The frequency domain signals are acquired from the time domain
signals by using Fast Fourier Transform (FFT). Using a speech
enhancement operator 10 in the diagram, various operations are
performed on the sampling frequencies with specific resolutions
under the frequency domain, so as to remove frequencies of
non-primary background sounds and noises, or to enhance frequencies
of required speech. With such procedure, the band of speech is
accounted for a substantial ratio in output results obtained. The
output results are processed using inverse FFT (IFFT) to return to
the time domain signals for further audio output.
The abovementioned technique, including the speech enhancement
operator 10, is prevailing in audio output functions of telephones
and mobile phones, and is particularly extensively applied in GSM
mobile phones. Processing modes or methods for this technique
involve spectral subtraction, energy constrained signal subspace
approaches, modified spectral subtraction, and linear prediction
residual methods. Nevertheless, speech enhancement is still
generally accomplished by individually processing left-channel and
right-channel audio signals in common stereo sound outputs.
Although the method shown in FIG. 1 accomplishes speech enhancement
without FFT and IFFT transformation, it has a drawback of unobvious
and undistinguishable processed results, and fails to effectively
fortify human speech or filter other minor sounds. The technique
shown in FIG. 2, effectively using FFT, is capable of acquiring
human speech or background sounds with respect to the sampling
frequency of particular resolutions under the frequency domain, and
performing corresponding human speech enhancement or background
sounds filtering. Yet, when this technique is applied in processing
left and right channels individually, the system inevitably
requires a large amount of system memory such as DRAM or SRAM
during operations thereof. In addition, after processing by the
speech enhancement operator 10 under the frequency domain using
FFT, IFFT is applied to return the time domain output signals.
Performing FFT and IFFT transformation also requires a large amount
of system memory and further requires extensive resources of a
processor. Therefore, a primary object of the invention is to
overcome the aforementioned drawbacks of the techniques of the
prior art.
SUMMARY OF THE INVENTION
A primary object of the invention is to provide a speech
enhancement device and a method for the same, which, by adopting
prior speech enhancement techniques and associated signal mixing,
low-pass filtering, down-conversion and up-conversion techniques,
render distinct and clear enhancement effects on human speech bands
in audio signals, and efficiently overcome drawbacks of operational
inefficiencies (i.e., wastage) and memory resource depletion.
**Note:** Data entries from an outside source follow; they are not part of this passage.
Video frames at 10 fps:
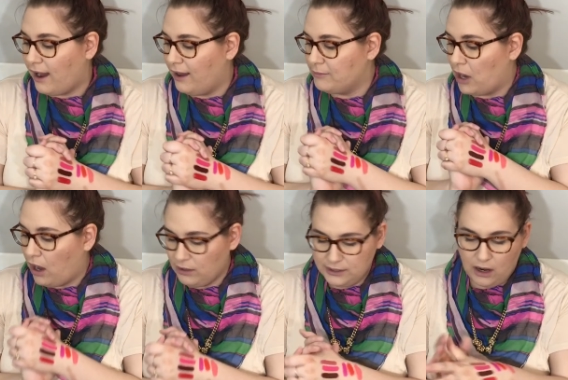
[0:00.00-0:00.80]

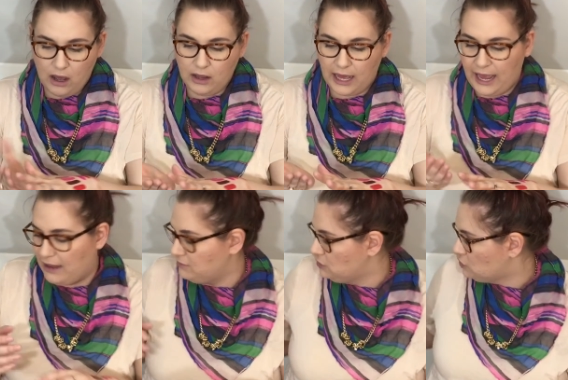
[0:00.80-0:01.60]
All in all, I
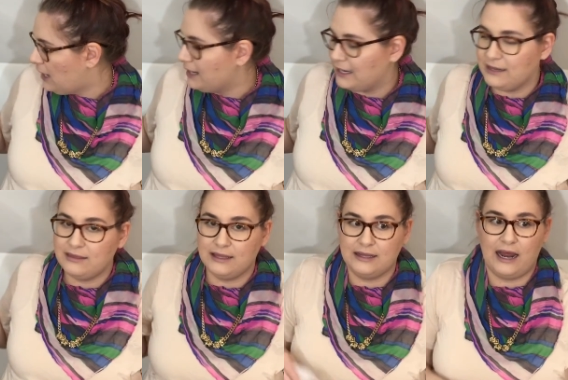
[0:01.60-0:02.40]
haven't tried
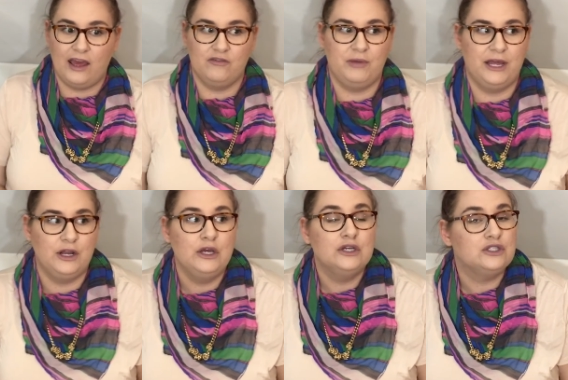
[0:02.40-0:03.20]
anything that I have been
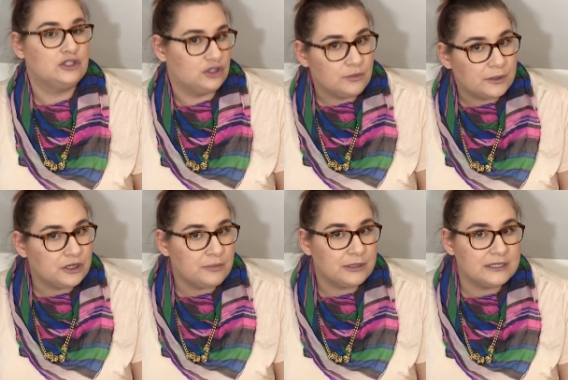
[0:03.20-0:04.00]
super
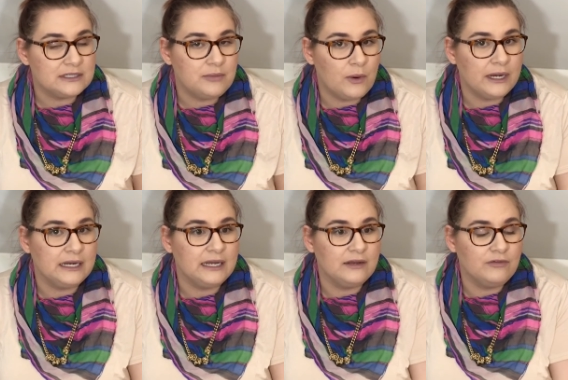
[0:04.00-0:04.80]
duper disappointed
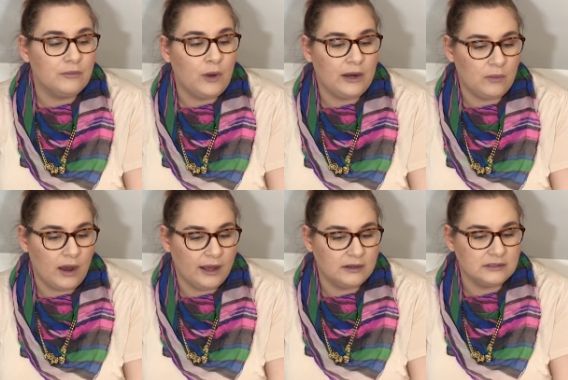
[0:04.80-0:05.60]
in from Wet n
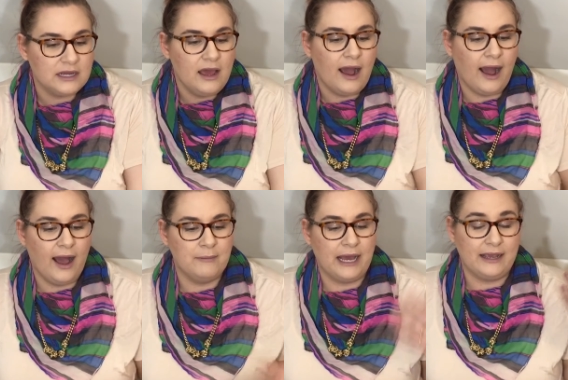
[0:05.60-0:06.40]
Wild.
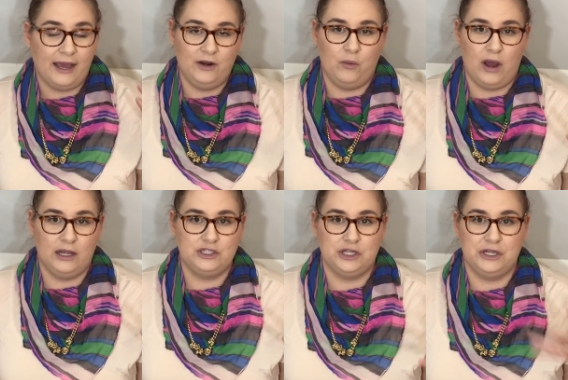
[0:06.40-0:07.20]
I kind of
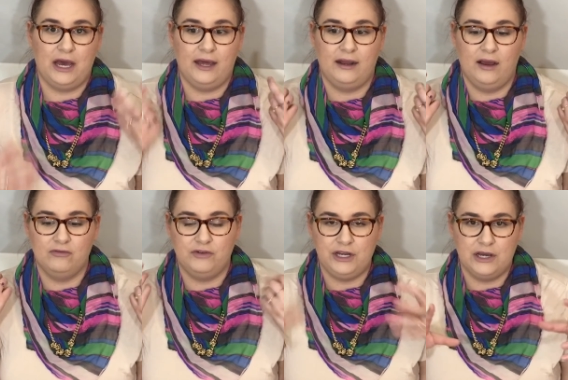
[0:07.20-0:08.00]
watch a lot
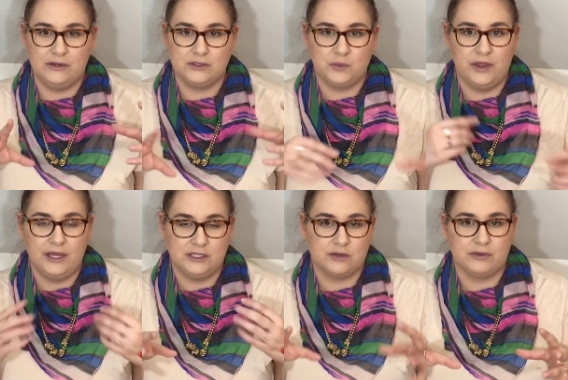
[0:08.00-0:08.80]
of videos when
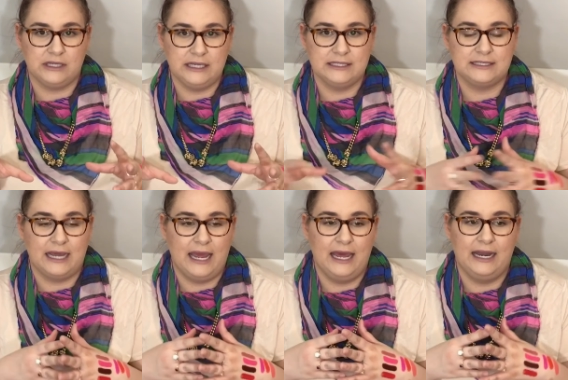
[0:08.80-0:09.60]
things are released,
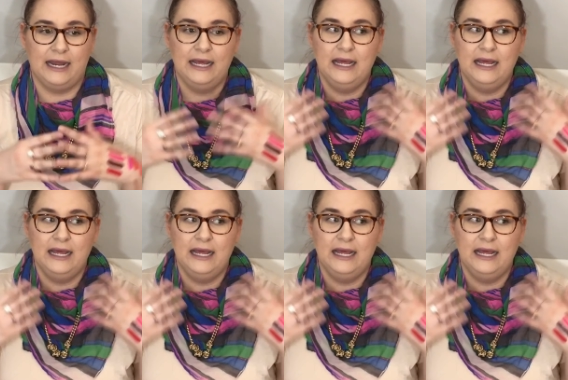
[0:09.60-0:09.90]
andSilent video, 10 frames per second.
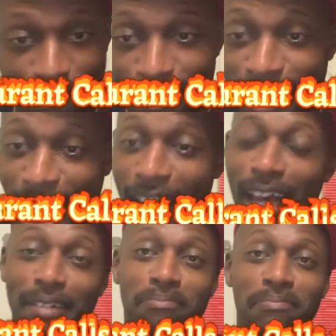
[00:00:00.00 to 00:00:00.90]

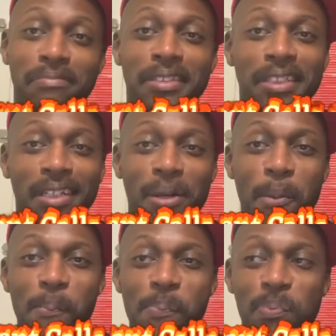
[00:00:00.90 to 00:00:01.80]
yeah,
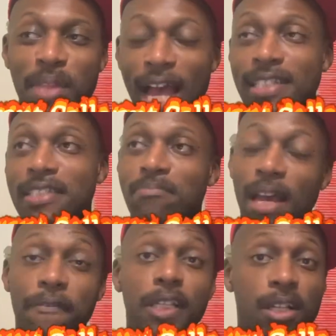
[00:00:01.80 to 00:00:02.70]
that's
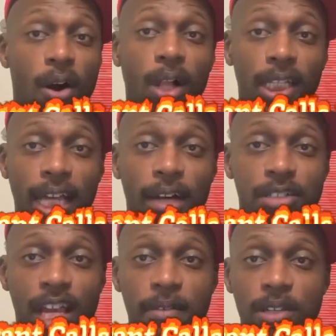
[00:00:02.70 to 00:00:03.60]
definitely calling out
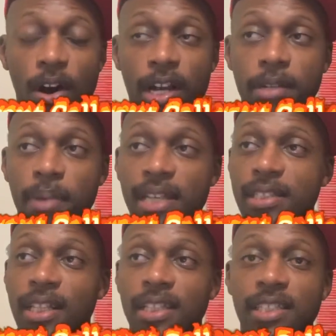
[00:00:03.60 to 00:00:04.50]
James Harden,
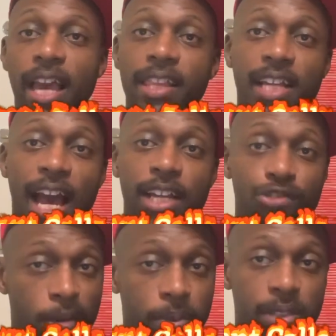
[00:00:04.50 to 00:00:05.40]
basically saying the guy
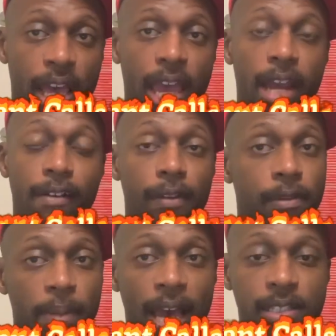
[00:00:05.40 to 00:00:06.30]
dribbles the air out the
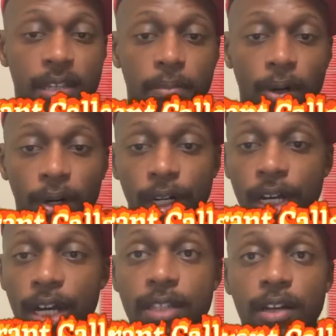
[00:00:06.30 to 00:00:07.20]
basketball
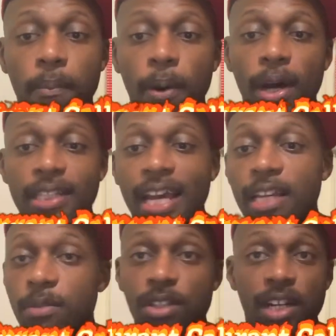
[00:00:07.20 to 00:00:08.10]
to a point that he
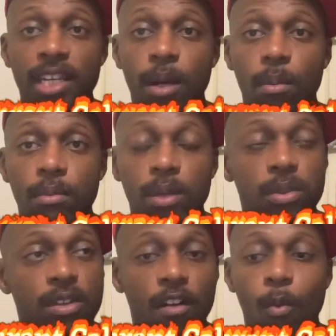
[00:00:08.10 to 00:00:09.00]
was going to
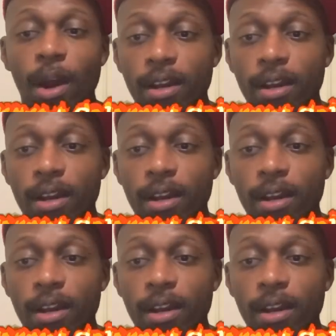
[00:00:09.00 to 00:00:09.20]
wear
In one embodiment, a speech enhancement method for use in a speech
enhancement device comprises steps of receiving audio signals
having a first sampling frequency; down-converting the audio
signals from the first sampling frequency to a second sampling
frequency to generate down-converted audio signals, wherein the
second sampling frequency is less than the first sampling
frequency; performing speech enhancement on the down-converted
audio signals to generate speech-enhanced audio signals; and
up-converting the speech-enhanced audio signals from the second
sampling frequency to the first sampling frequency to generate
up-converted audio signals.
In another embodiment, a speech enhancement method for use in a
speech enhancement device comprises steps of performing a first
signal mixing process on left-channel audio signals with
right-channel audio signals to generate audio signals; performing
speech enhancement on the audio signals to generate speech-enhanced
signals; and performing a second signal mixing process on the
speech-enhanced signals with the left-channel audio signals to
generate left-channel output audio signals and a third signal
mixing process on the speech-enhanced signals with the
right-channel audio signals to generate right-channel output audio
signals.
In yet another embodiment, a speech enhancement device comprises a
down-converter, for down-converting audio signals from a first
sampling frequency to a second sampling frequency to generate
down-converted audio signals, wherein the second sampling frequency
is less than the first sampling frequency; a speech enhancement
processor, coupled to the down-converter, for performing speech
enhancement on the down-converted audio signals to generate
speech-enhanced audio signals; and an up-converter, coupled to the
speech enhancement processor, for up-converting the speech-enhanced
audio signals to generate up-converted audio signals having a
sampling frequency as the first sampling frequency.
In still another embodiment, a speech enhancement device comprises
a first mixer, for performing a first signal mixing process on
left-channel audio signals with right-channel audio signals to
generate audio signals; a speech enhancement processor, coupled to
the first mixer for performing speech enhancement on the audio
signals to generate speech-enhanced audio signals; a second mixer
coupled to the speech enhancement processor for performing a second
signal mixing process on the audio signals with the left-channel
audio signals to generate right-channel output signals; and a third
mixer, coupled to the speech enhancement processor for performing a
third signal mixing process on the audio signals with the
right-channel audio signals to generate right-channel output
signals.
BRIEF DESCRIPTION OF THE DRAWINGS
The present invention will become more readily apparent to those
ordinarily skilled in the art after reviewing the following
detailed description and accompanying drawings, in which:
FIG. 1 shows a schematic diagram of the prior art for enhancing a
specific band.
FIG. 2 shows a schematic diagram of a system operation for speech
enhancement according to the prior art.
FIG. 3 shows a schematic diagram of a multimedia device having
processing functions for various sound effects.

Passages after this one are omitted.